A Vienne, une jeune Américaine victime d’une overdose est conduite à l’hôpital par son amant psychanalyste…

Le film retrace ensuite le passé du couple à travers une narration exagérément alambiquée. Nicolas Roeg fait partie de ces cinéastes qui, dans les années 1970, sont passés pour des expérimentateurs en recyclant les procédés les plus éculés du cinéma muet. Je pense à l’insertion de séquences figurant ce à quoi un personnage est censé penser. Cet exemple suffit à révéler la conception plate et littérale du cinéma qui anime l’auteur. Cet ancien directeur de la photographie aime aussi faire mumuse avec ses focales tel qu’en témoigne cette séquence en champ-contrechamp où, à chaque raccord, l’arrière plan devient de plus en plus flou, sans que l’on ne sache vraiment pourquoi. Chansons pop et standards de la musique classique sont très présents, comme s’ils étaient censés suppléer l’absence d’expressivité de la mise en scène. Comme ils semblent souvent plaqués sur les images, ils ne font que redoubler l’aspect artificiel de cette mise en scène; en dépit de la qualité de l’interprétation de Art Garfunkel et Theresa Russell (Keitel, lui, est ridicule).

Impuissant à rendre sensible la substance dramatique et humaine de cette liaison entre un psychanalyste qui se croit affranchi des carcans sociaux et une jeune paumée dont l’insaisissabilité avive les instincts possessifs de son amant, le réalisateur multiplie donc les effets d’esbroufe pour montrer qu’il est bien présent derrière la caméra.

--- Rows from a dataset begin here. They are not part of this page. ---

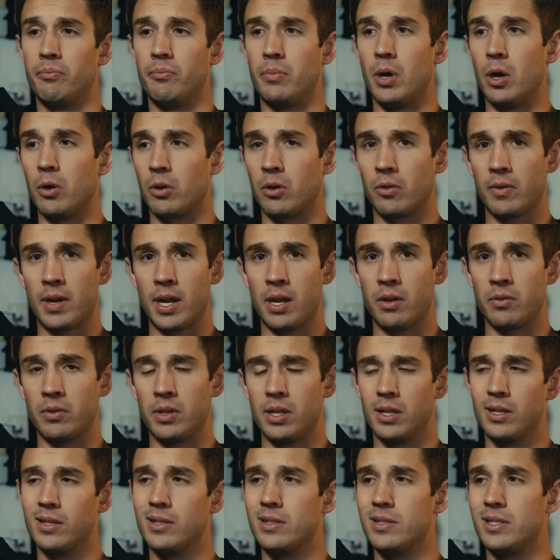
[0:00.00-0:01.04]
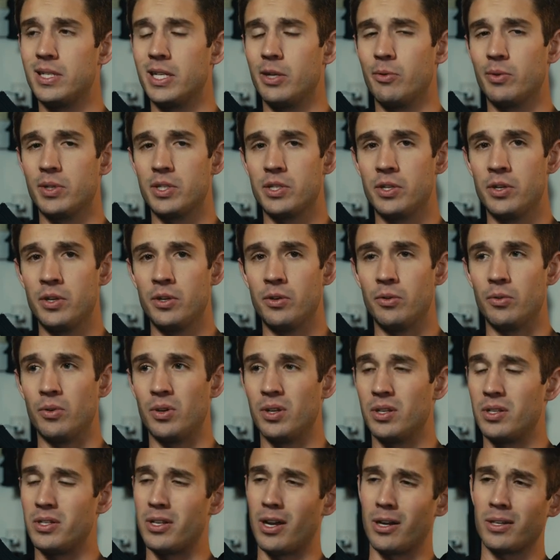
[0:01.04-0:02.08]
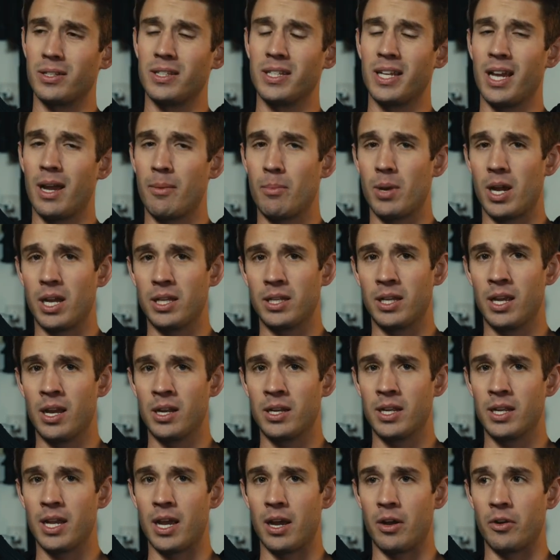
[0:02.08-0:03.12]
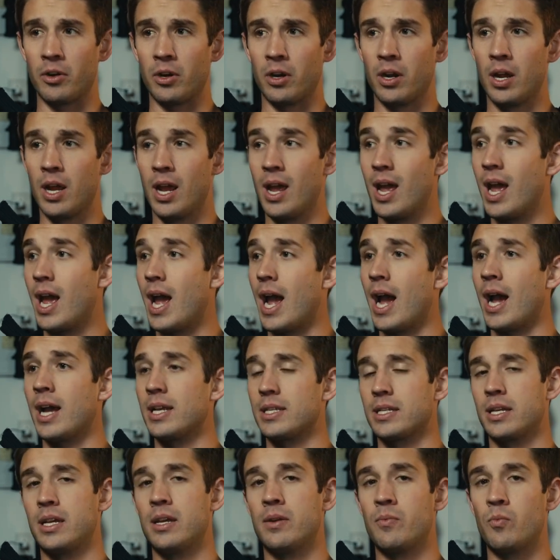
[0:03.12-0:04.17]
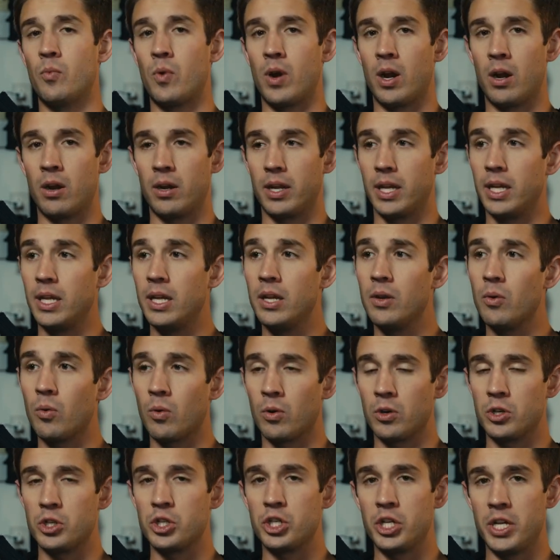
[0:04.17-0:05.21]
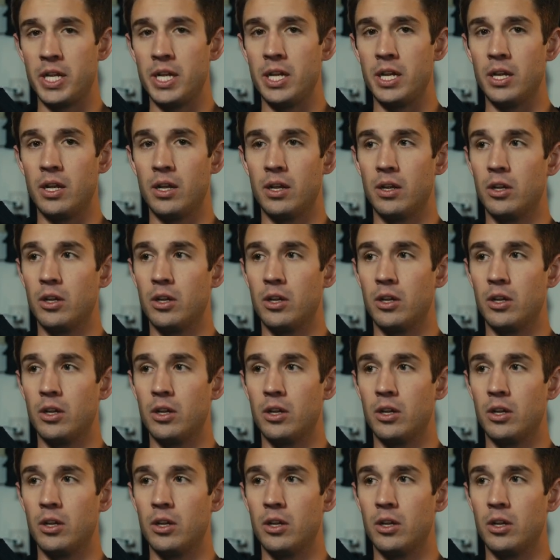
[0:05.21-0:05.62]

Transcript: Poke around. See what's new. Talk to the guy behind the gun counter. Ask him where he or she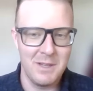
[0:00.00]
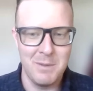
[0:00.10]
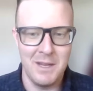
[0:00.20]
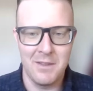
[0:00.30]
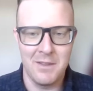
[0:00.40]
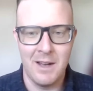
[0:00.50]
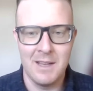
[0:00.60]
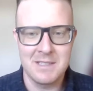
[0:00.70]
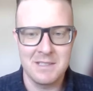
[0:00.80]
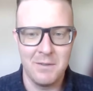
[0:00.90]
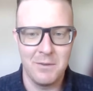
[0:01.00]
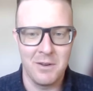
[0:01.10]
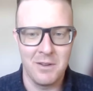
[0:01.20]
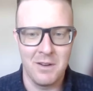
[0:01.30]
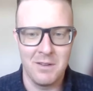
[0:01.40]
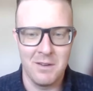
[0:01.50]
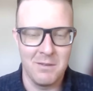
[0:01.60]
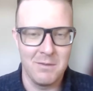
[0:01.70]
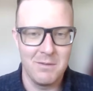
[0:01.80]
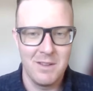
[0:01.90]
compete at their highest level or
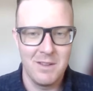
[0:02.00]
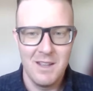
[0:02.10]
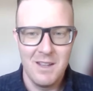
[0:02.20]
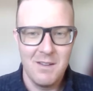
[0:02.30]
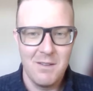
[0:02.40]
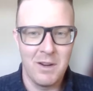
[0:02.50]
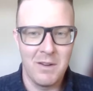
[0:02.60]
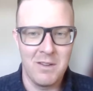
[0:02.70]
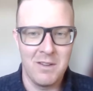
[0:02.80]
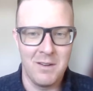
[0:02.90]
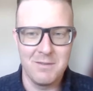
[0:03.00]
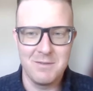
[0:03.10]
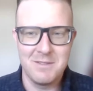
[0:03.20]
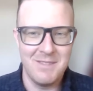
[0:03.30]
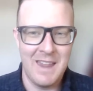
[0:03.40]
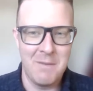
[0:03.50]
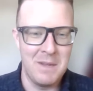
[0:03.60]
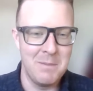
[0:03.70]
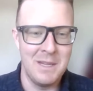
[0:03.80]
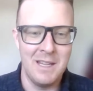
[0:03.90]
their whatever their that
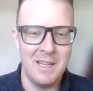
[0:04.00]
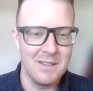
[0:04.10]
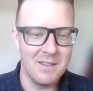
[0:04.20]
may be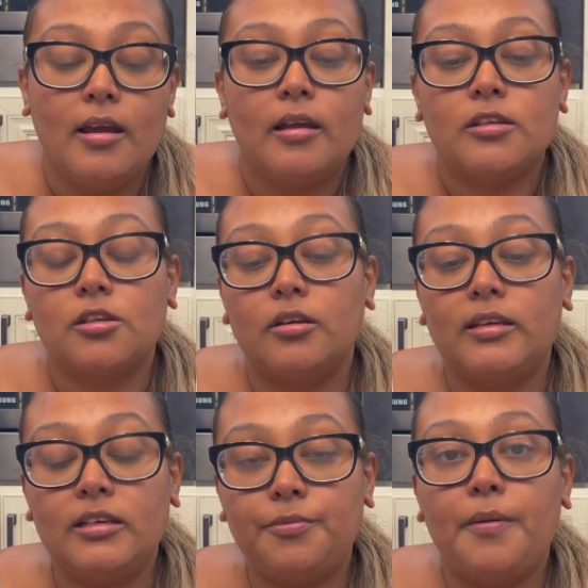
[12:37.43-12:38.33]
So
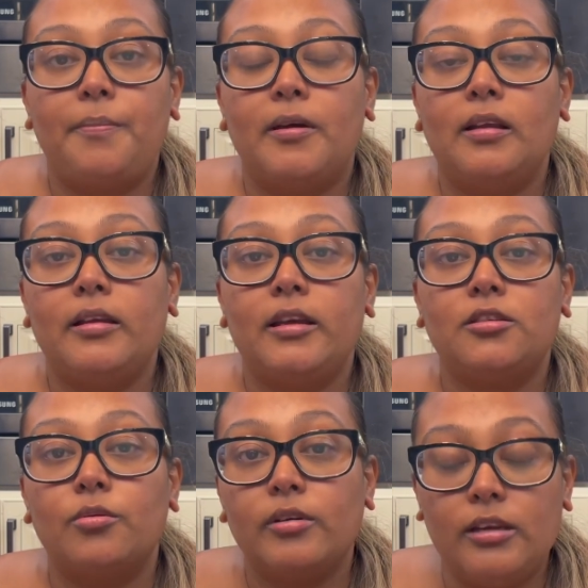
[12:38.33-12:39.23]
these people is
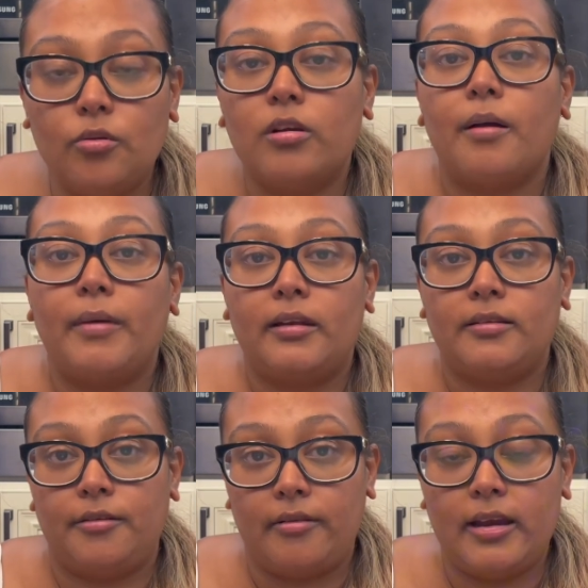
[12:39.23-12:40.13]
only who
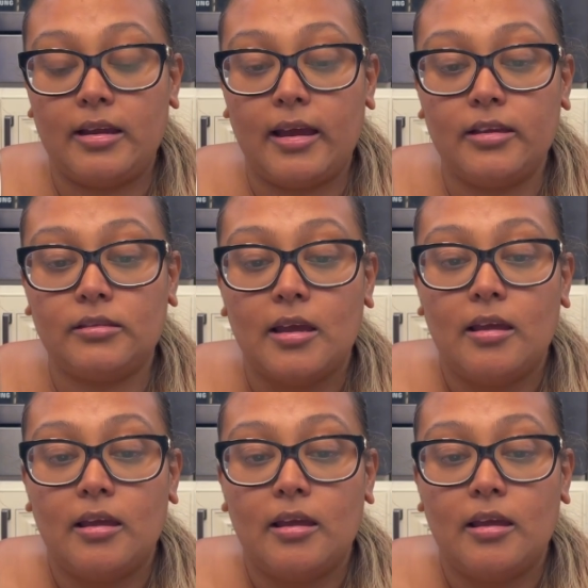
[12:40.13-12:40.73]
commented, right, guys?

Nicolas Roeg pourrait n’être que prétentieux et incapable. Il se révèle vil et détestable lorsqu’il enchaîne arbitrairement et brutalement une scène d’amour avec un gros plan sordide du type trachéotomie ou avortement.

Le récidiviste (Straight time, Ulu Grosbard, 1978)

Un détenu libéré sur parole replonge…

Un beau film simple et réaliste. Le contexte social et les flics pourris ont leur importance dans la récidive mais l’oeuvre n’a rien du manifeste gauchiste excusant tout. L’ancien prisonnier est clairement montré comme étant un être avide et pulsionnel. S’inscrivant dans la grande tradition des récits américains, Straight time est un film behavioriste. Pas de discours plaqué, pas de simplification théorique mais une chronique qui vise à représenter de la façon la plus juste possible les actions des personnages. D’anciens braqueurs ont d’ailleurs servi de conseillers techniques. Dustin Hoffman, qui a failli réaliser le film, compose ici l’un de ses plus beaux rôles. La mise en scène est pudique, spécialement lors des moments d’intimité entre le malfrat et sa compagne. A noter finalement que ce film sorti la même année que Darkness on the edge of town est un des plus parfaits équivalents cinématographiques à une chanson de Bruce Springsteen.